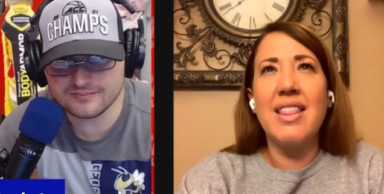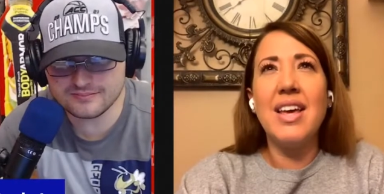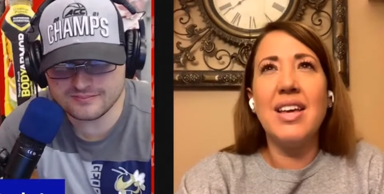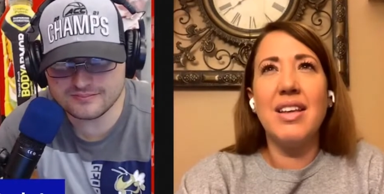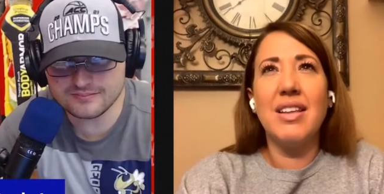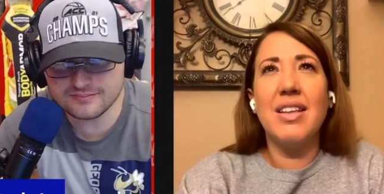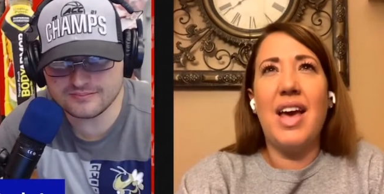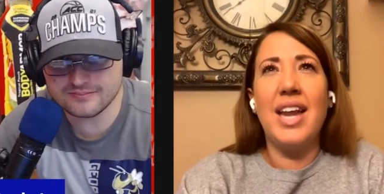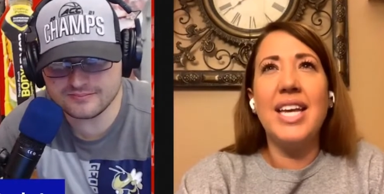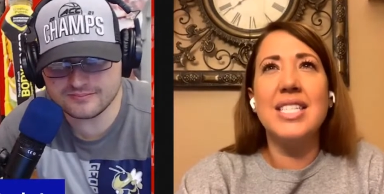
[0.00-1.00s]
Speaker 1: think
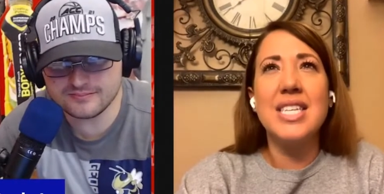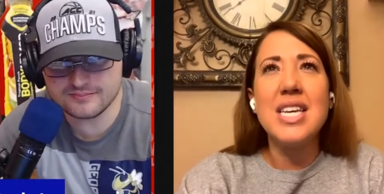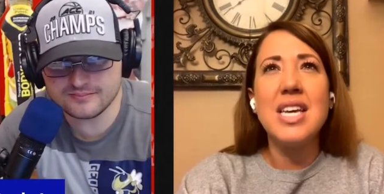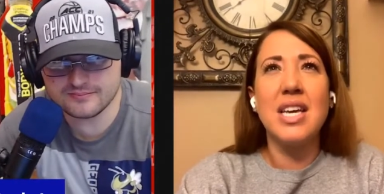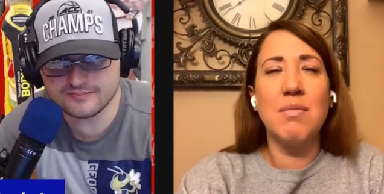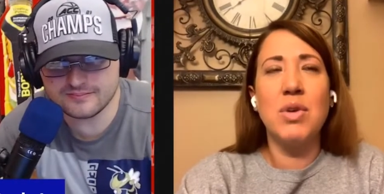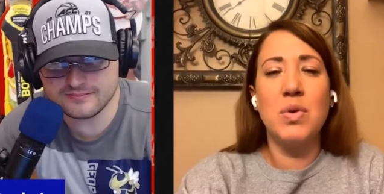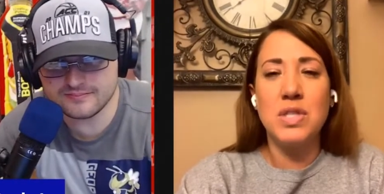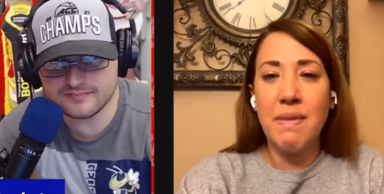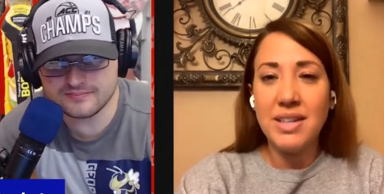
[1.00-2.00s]
any
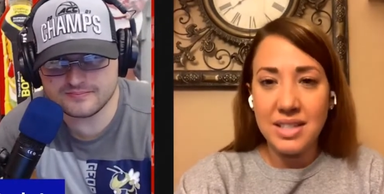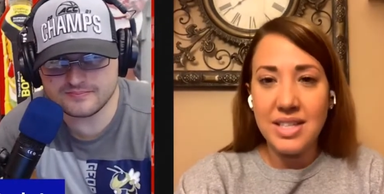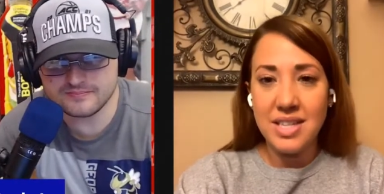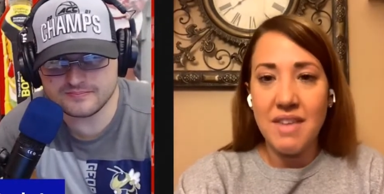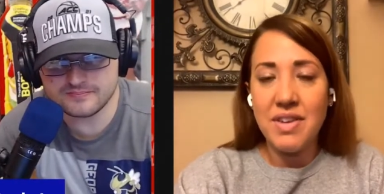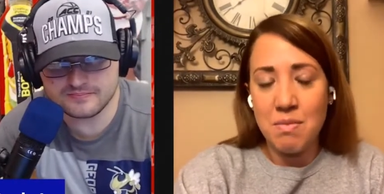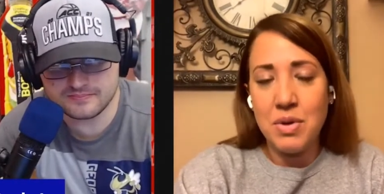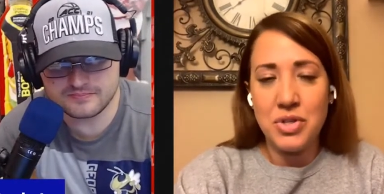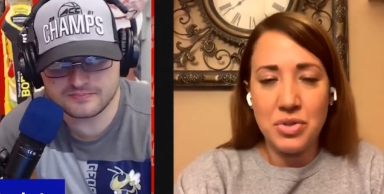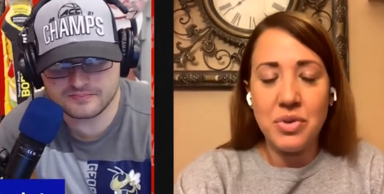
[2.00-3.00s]
team who is mentally tough
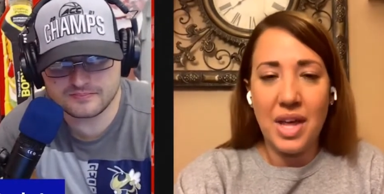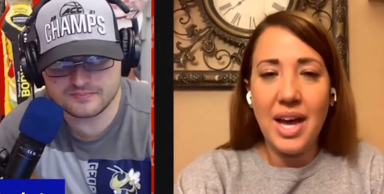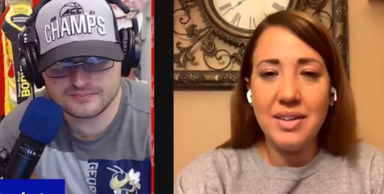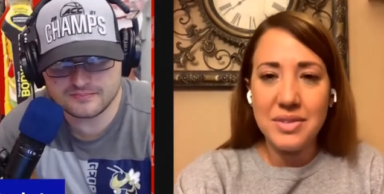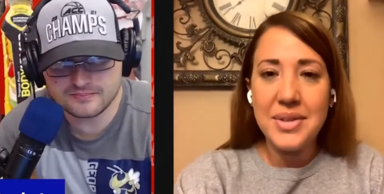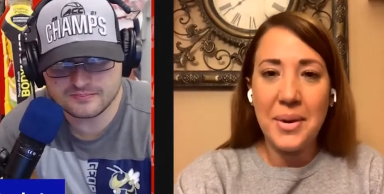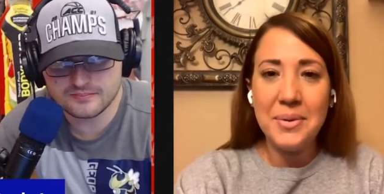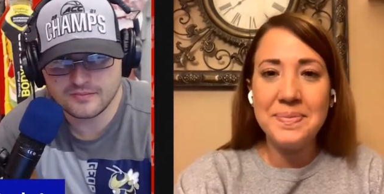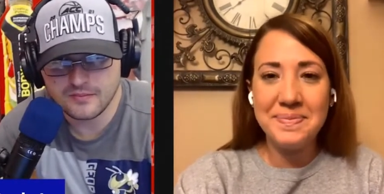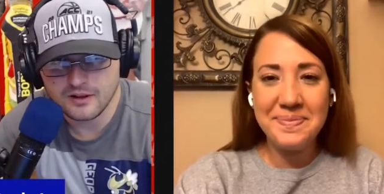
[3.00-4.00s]
can push through that.
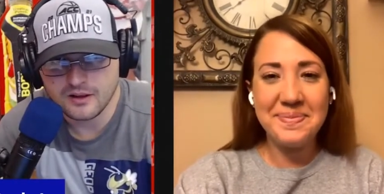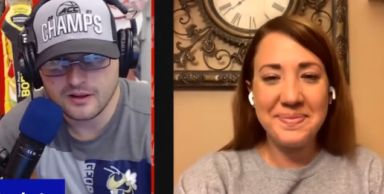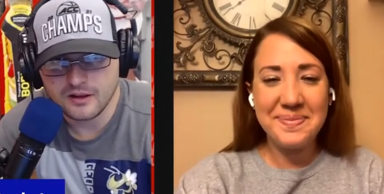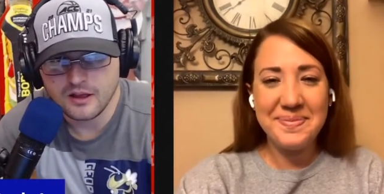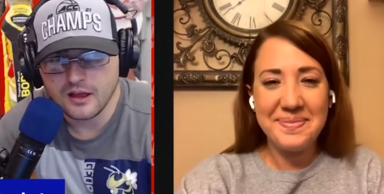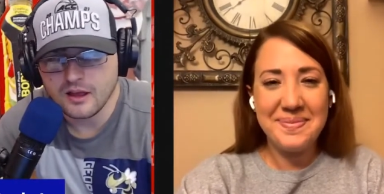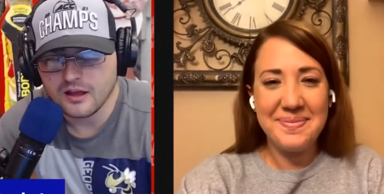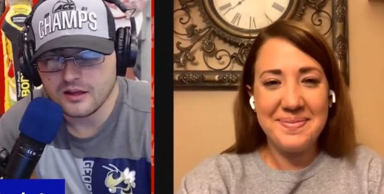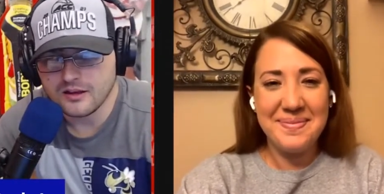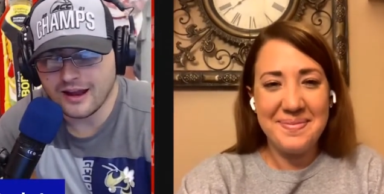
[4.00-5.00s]
So
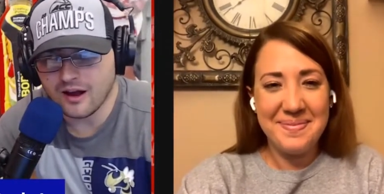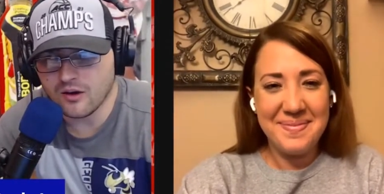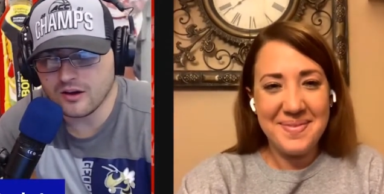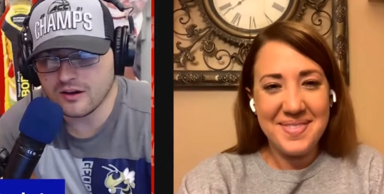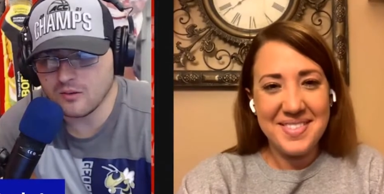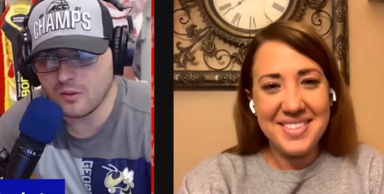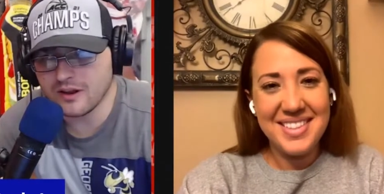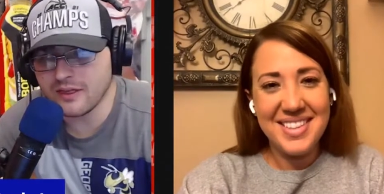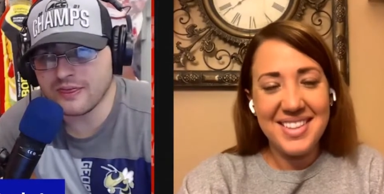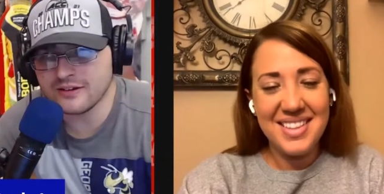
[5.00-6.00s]
Speaker 2: now, one
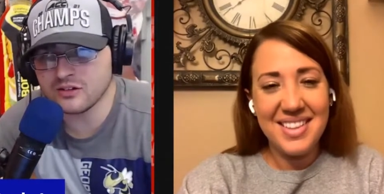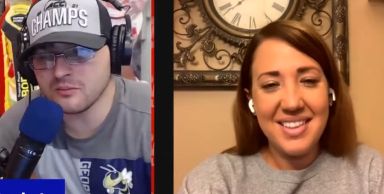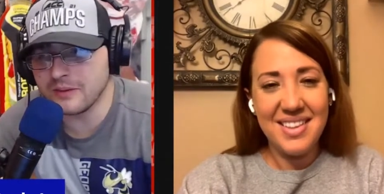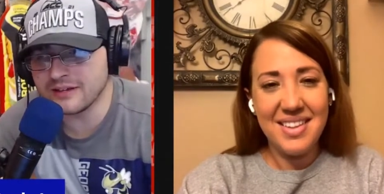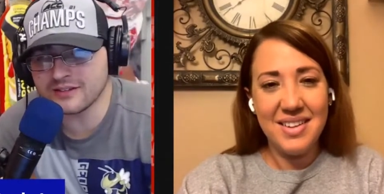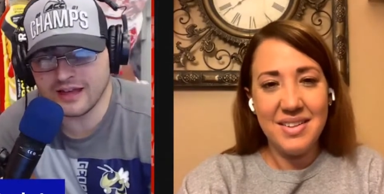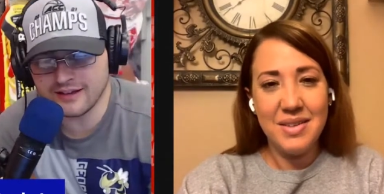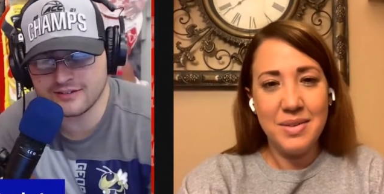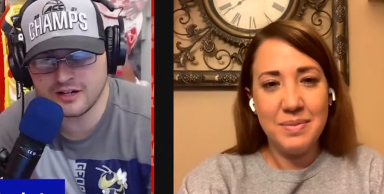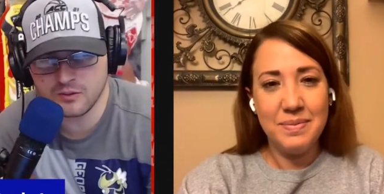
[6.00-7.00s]
of the things you missed
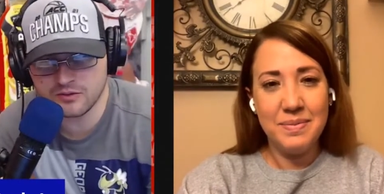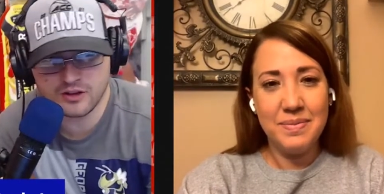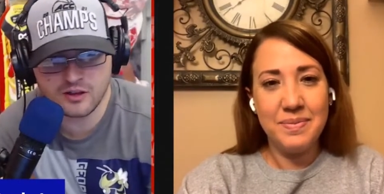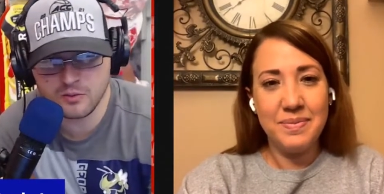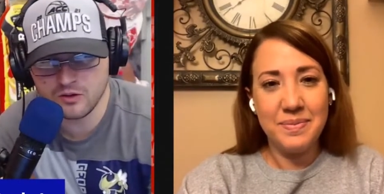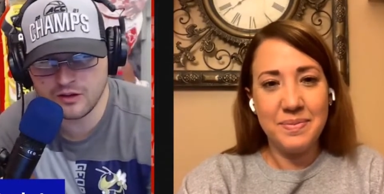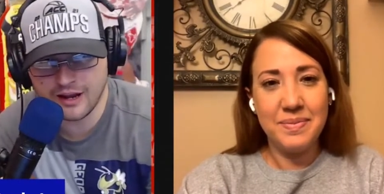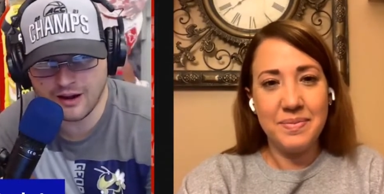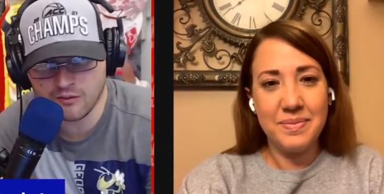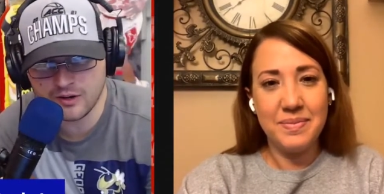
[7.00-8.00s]
last year was the
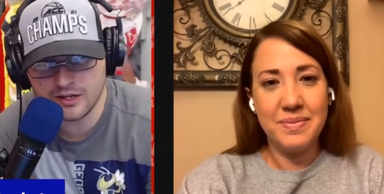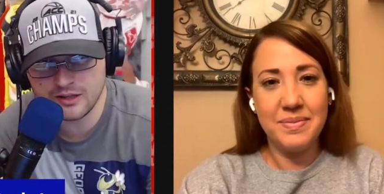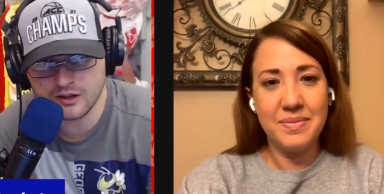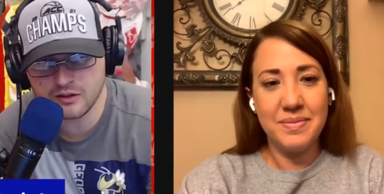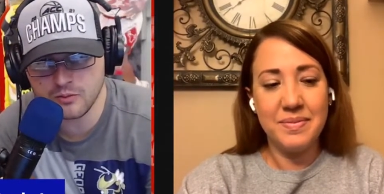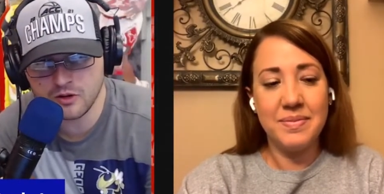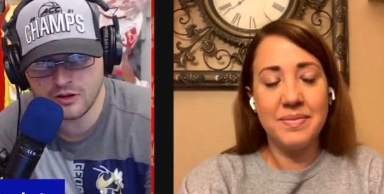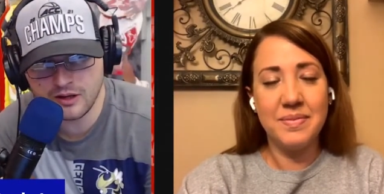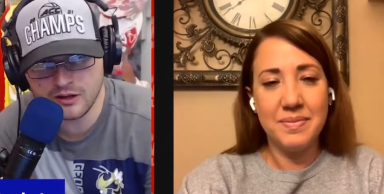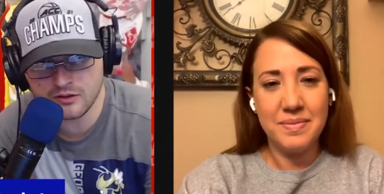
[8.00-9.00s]
community outreach and the
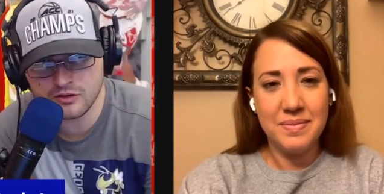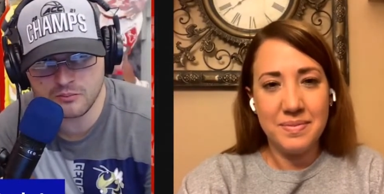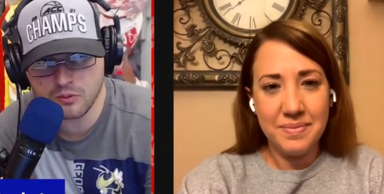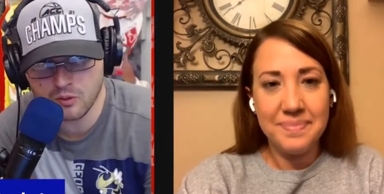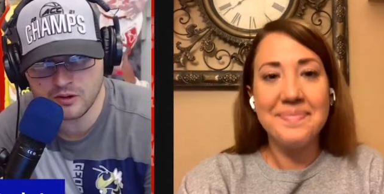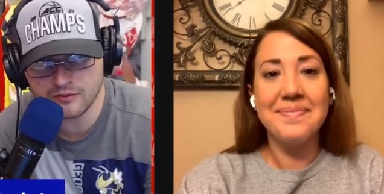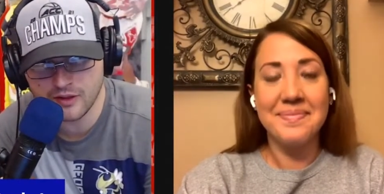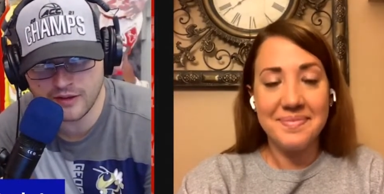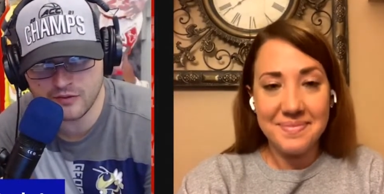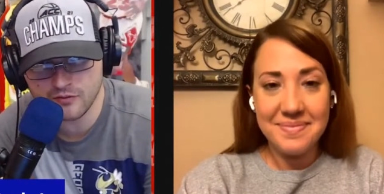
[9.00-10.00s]
community support of
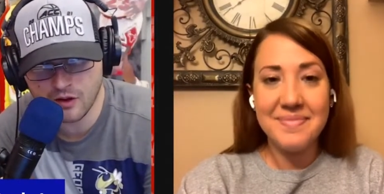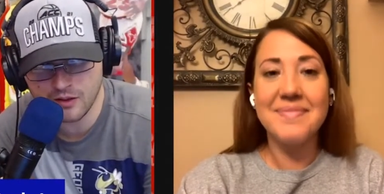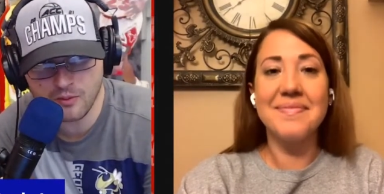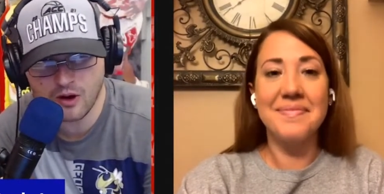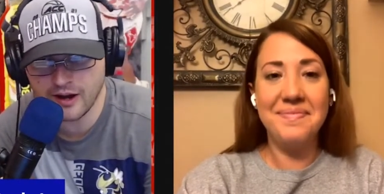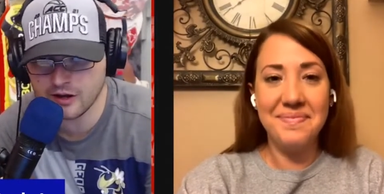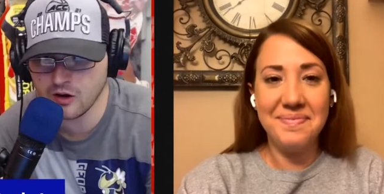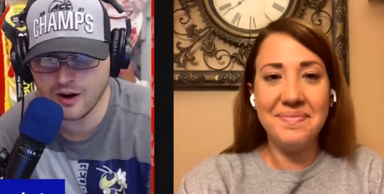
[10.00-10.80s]
Lakeview volleyball. I know mm-hmm.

TRY IT >>
Line by line, transcribe the records exactly, omitting the images.

OUTPUT OF THE EXERCISE >>
[0.00-1.00s]
Speaker 1: think
[1.00-2.00s]
any
[2.00-3.00s]
team who is mentally tough
[3.00-4.00s]
can push through that.
[4.00-5.00s]
So
[5.00-6.00s]
Speaker 2: now, one
[6.00-7.00s]
of the things you missed
[7.00-8.00s]
last year was the
[8.00-9.00s]
community outreach and the
[9.00-10.00s]
community support of
[10.00-10.80s]
Lakeview volleyball. I know mm-hmm.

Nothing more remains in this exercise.